**Work to be completed**
Where in the listing does the string "second" appear? Copy every line that holds it.

**Data**
* * *
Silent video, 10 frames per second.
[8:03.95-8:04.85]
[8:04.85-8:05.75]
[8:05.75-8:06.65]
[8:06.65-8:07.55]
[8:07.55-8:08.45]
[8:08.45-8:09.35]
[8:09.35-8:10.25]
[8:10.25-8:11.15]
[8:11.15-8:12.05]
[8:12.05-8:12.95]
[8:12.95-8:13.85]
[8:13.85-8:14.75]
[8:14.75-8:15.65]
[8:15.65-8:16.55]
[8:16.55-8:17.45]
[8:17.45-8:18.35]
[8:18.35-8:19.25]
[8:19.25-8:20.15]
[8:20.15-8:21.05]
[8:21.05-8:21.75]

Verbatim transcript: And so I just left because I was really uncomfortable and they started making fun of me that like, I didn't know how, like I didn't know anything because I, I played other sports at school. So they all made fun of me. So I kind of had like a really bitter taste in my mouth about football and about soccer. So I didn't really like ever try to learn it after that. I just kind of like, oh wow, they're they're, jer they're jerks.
* * *
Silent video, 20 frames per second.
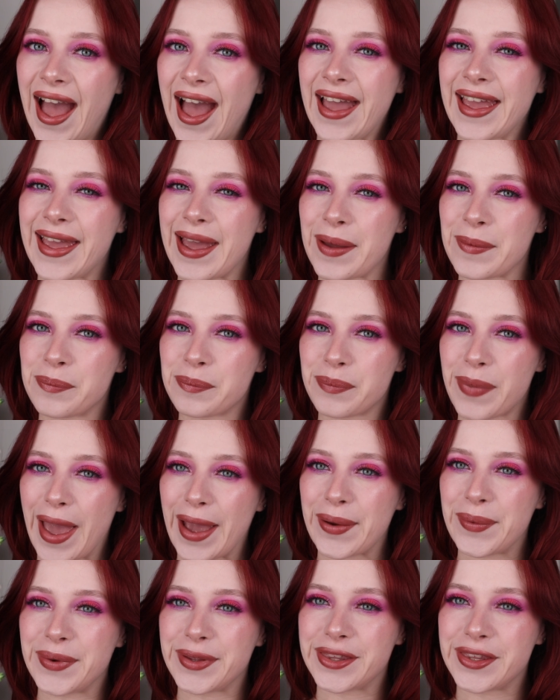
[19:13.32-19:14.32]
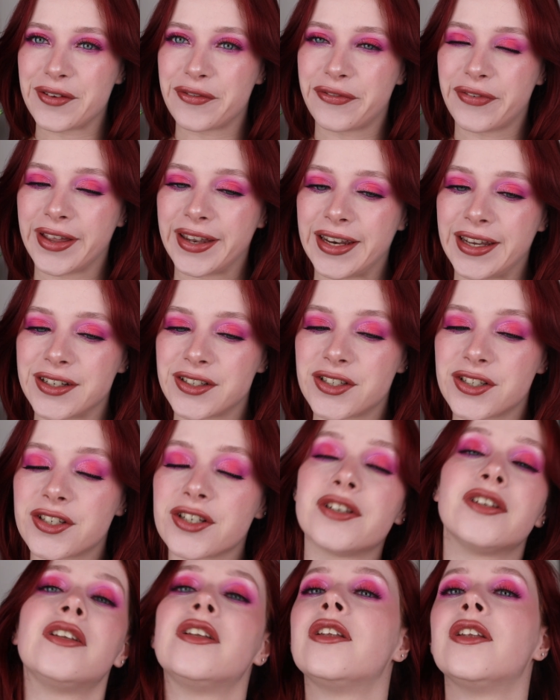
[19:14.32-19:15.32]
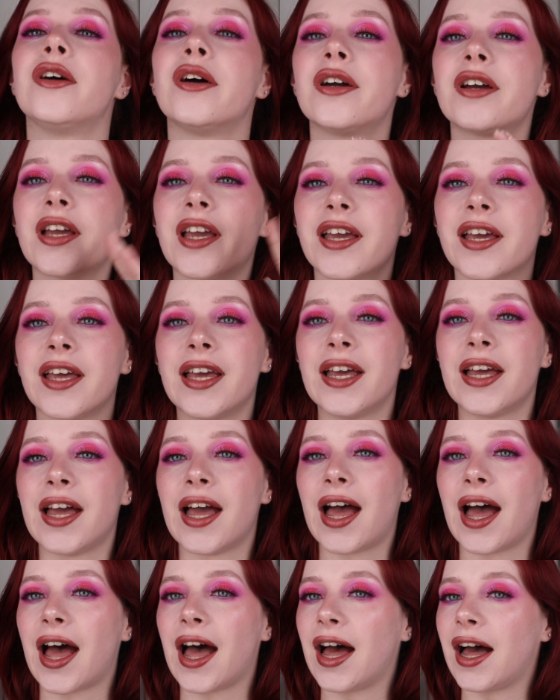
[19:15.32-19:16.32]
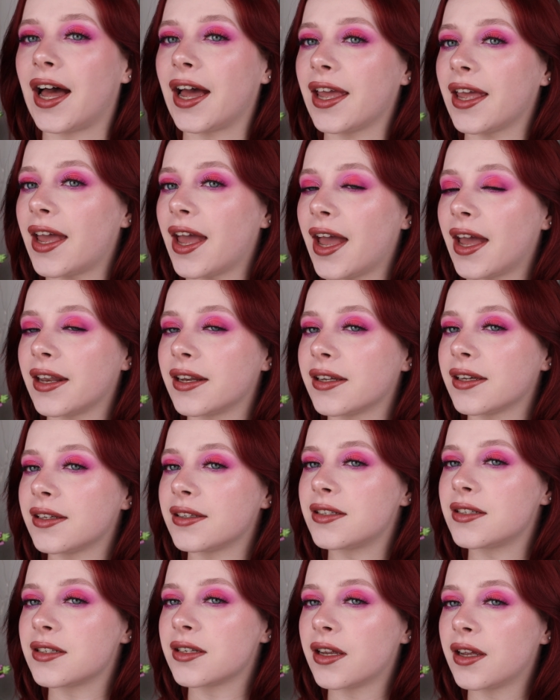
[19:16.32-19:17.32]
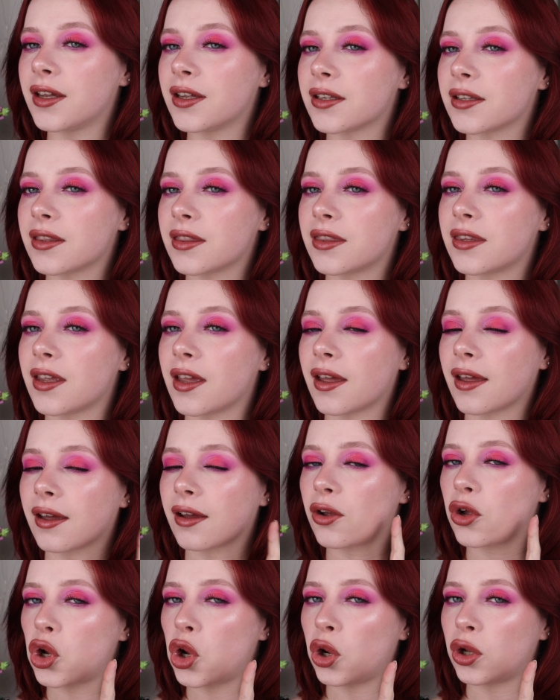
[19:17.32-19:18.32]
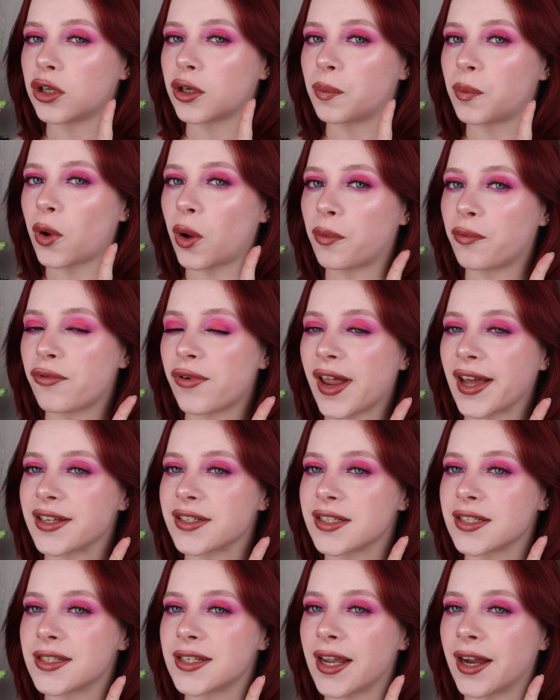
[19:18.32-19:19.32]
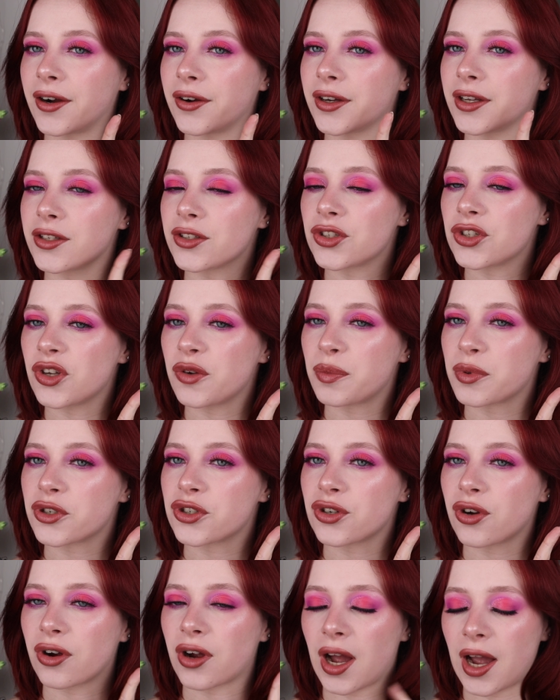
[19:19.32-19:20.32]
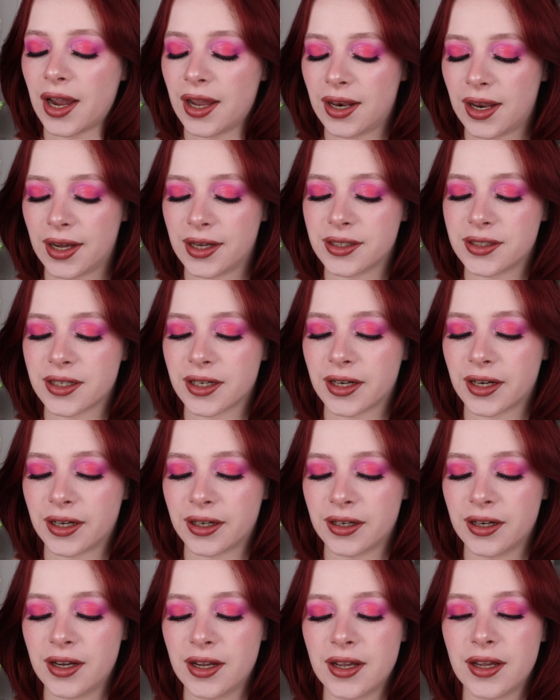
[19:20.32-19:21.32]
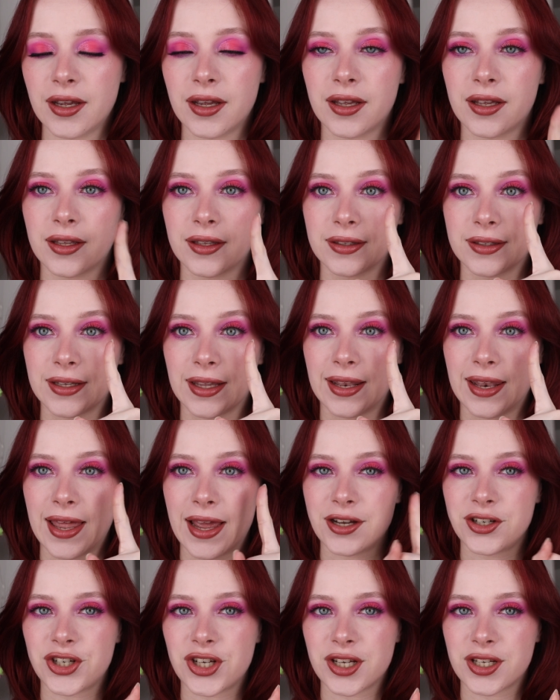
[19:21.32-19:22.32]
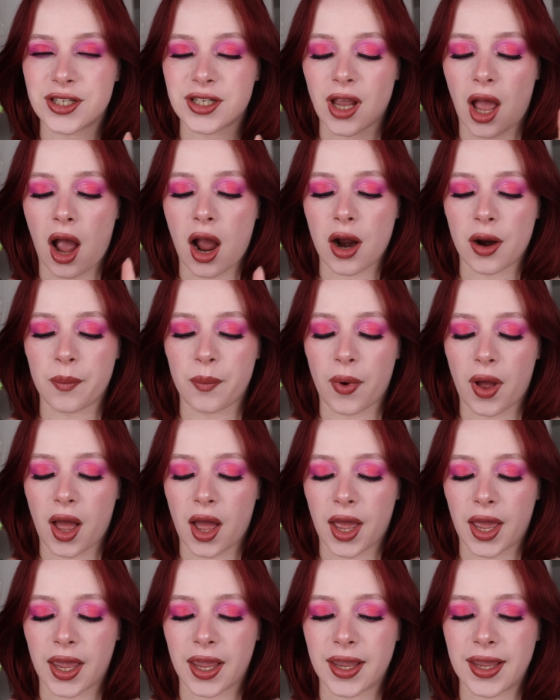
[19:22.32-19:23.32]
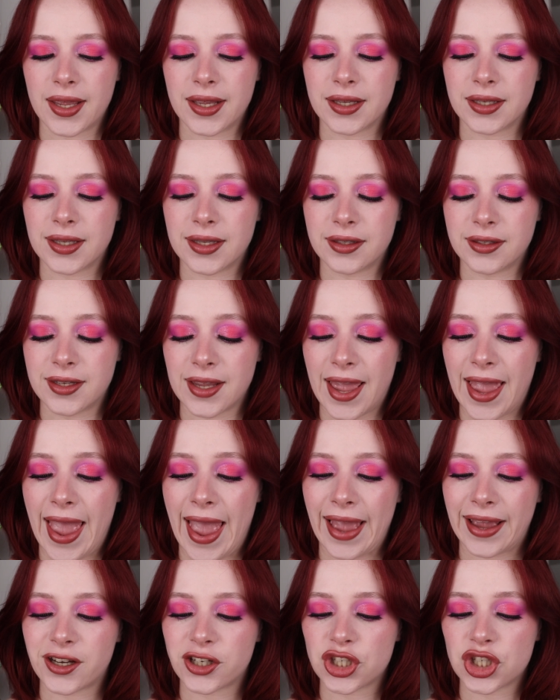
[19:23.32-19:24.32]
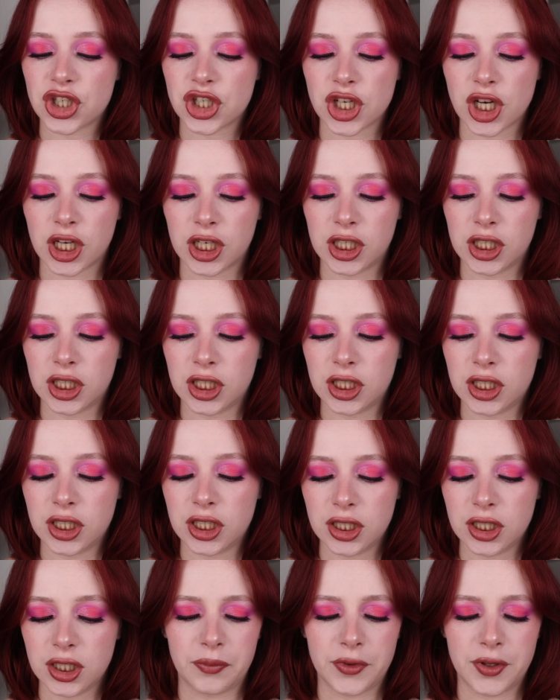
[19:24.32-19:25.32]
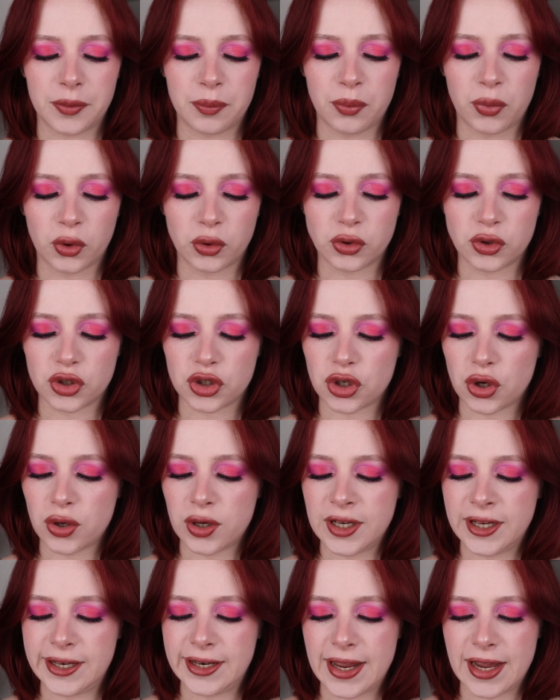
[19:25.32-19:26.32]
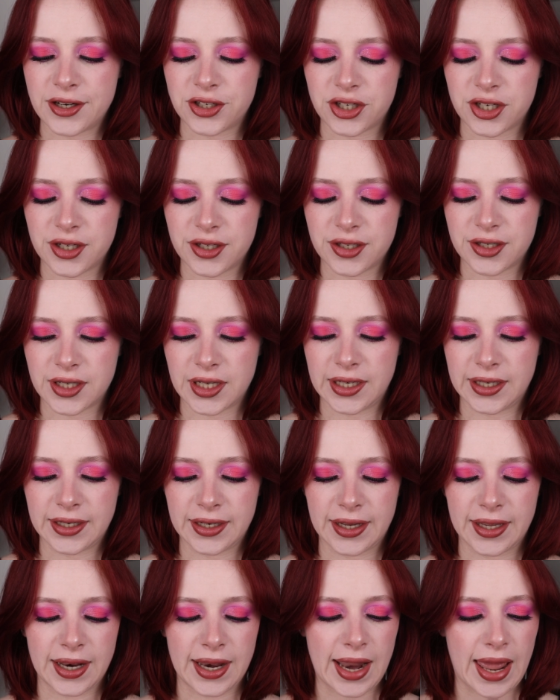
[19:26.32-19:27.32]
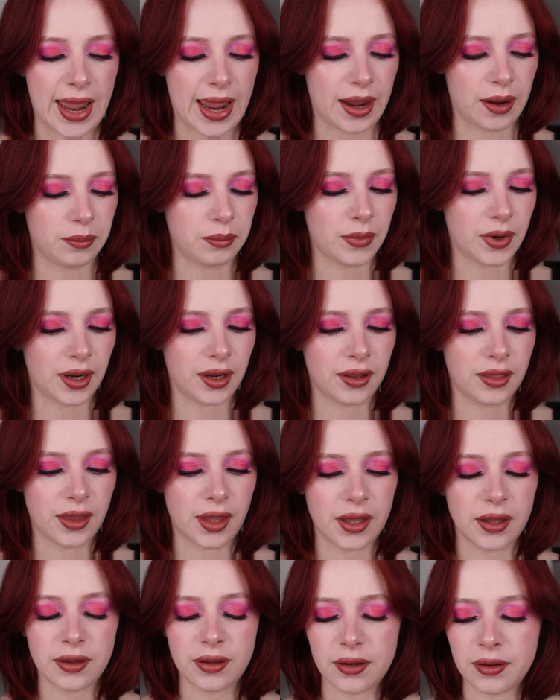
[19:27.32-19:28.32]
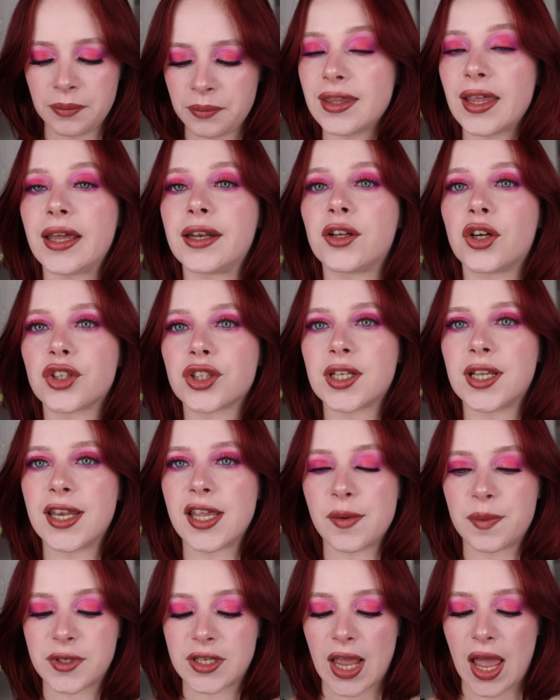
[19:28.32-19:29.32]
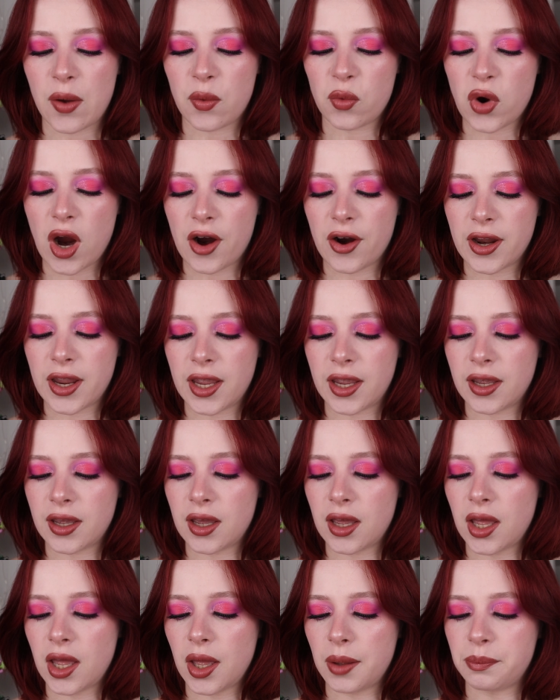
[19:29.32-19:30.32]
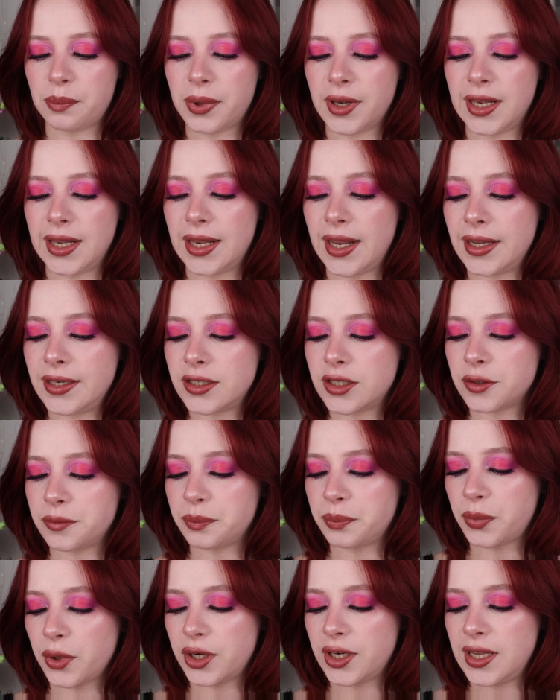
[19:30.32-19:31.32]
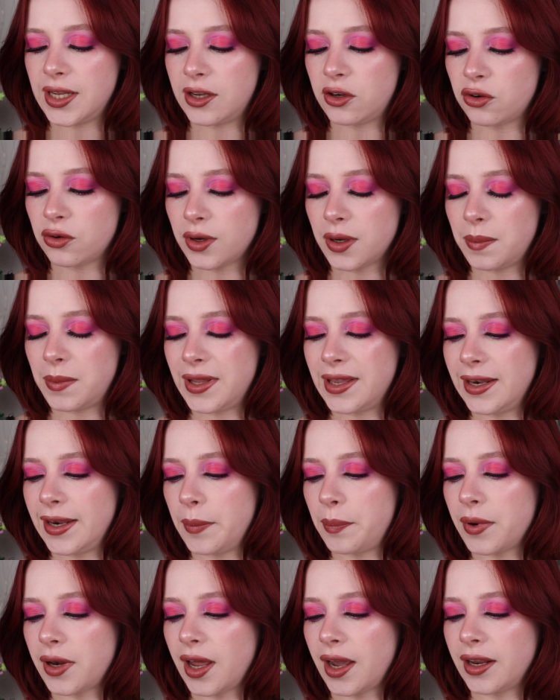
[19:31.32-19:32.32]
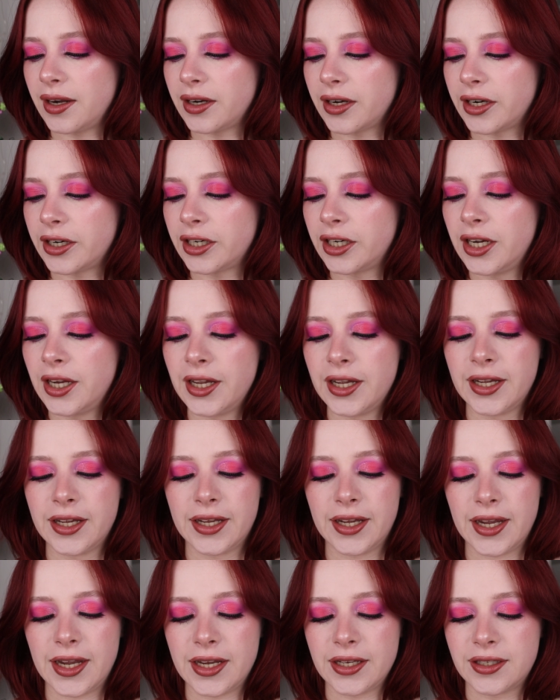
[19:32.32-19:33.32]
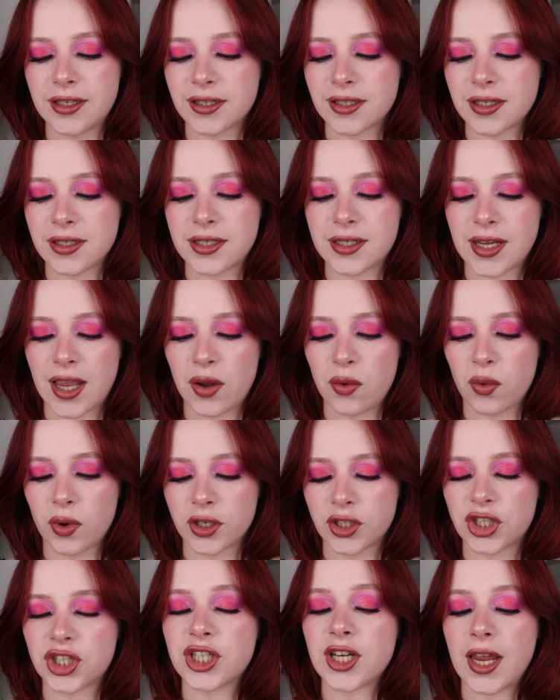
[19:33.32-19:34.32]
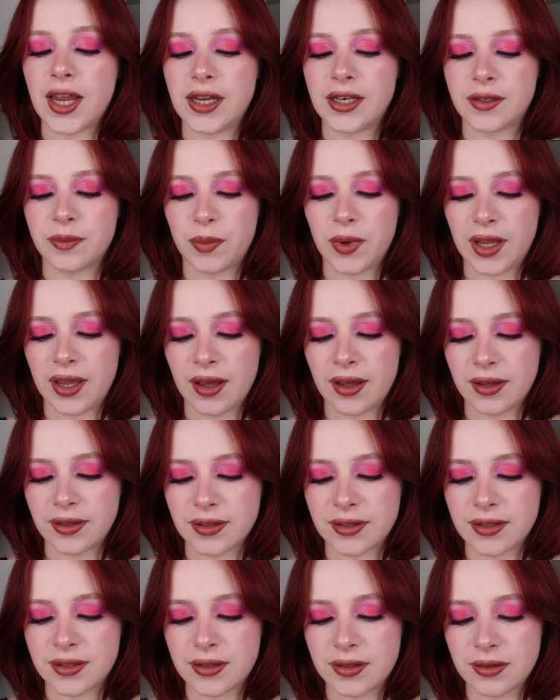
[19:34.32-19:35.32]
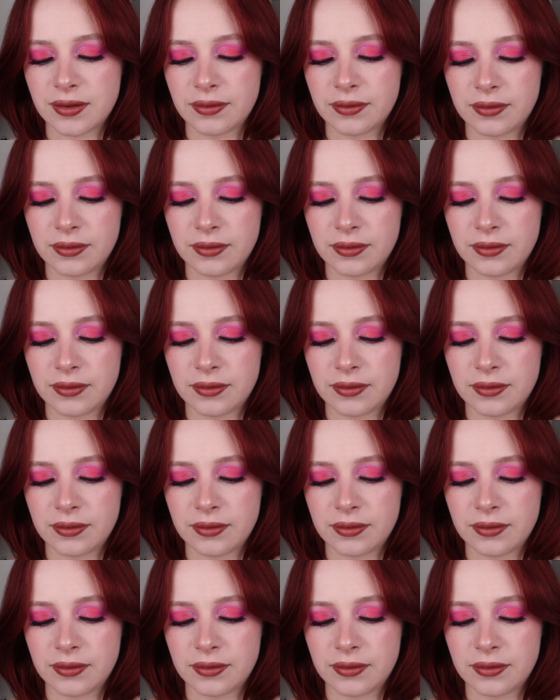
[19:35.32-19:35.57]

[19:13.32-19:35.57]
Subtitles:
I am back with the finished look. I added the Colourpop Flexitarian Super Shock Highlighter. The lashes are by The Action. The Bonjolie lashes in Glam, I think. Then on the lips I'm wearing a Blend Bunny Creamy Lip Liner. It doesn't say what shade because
* * *
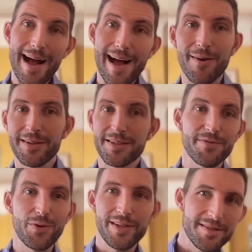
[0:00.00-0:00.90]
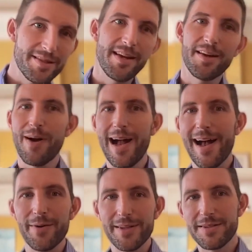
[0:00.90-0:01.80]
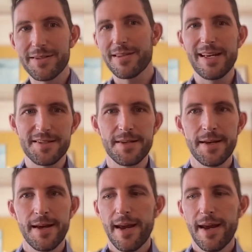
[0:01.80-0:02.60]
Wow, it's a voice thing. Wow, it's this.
* * *
**Written response**
Silent video, 10 frames per second.
Silent video, 20 frames per second.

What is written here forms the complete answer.